--- START ---

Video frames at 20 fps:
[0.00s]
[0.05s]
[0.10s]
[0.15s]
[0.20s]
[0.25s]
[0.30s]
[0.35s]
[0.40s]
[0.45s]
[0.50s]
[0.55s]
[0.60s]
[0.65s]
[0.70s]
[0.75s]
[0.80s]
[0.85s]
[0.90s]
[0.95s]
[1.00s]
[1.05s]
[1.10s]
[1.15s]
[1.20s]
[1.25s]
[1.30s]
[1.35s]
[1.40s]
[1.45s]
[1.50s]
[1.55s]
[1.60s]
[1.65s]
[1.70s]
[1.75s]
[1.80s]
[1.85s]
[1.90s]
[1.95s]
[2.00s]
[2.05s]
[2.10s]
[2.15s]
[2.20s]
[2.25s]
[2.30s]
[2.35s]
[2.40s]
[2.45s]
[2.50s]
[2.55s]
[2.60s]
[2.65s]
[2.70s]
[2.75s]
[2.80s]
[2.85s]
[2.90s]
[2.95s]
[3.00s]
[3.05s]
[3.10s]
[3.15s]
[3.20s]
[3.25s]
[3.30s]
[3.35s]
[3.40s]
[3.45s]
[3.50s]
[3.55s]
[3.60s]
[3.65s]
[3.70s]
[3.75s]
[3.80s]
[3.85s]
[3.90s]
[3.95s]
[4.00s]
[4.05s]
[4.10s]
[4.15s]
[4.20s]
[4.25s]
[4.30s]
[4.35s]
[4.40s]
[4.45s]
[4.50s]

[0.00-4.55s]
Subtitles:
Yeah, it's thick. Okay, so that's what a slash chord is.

--- END ---
--- START ---

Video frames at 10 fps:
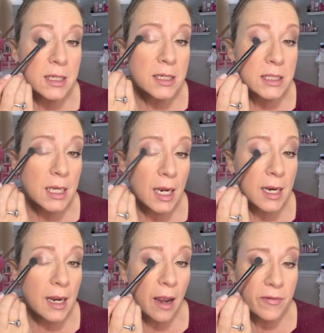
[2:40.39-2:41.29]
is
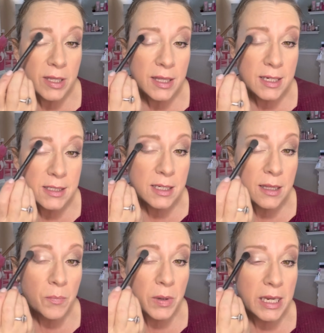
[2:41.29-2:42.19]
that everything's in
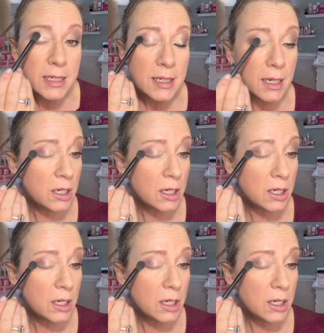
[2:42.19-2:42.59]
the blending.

--- END ---

WHAT THE TASK REQUIRES
In the records, which lines mention the word "Video"? Copy those lines.

SOLUTION TO THIS PROBLEM
Video frames at 20 fps:
Video frames at 10 fps:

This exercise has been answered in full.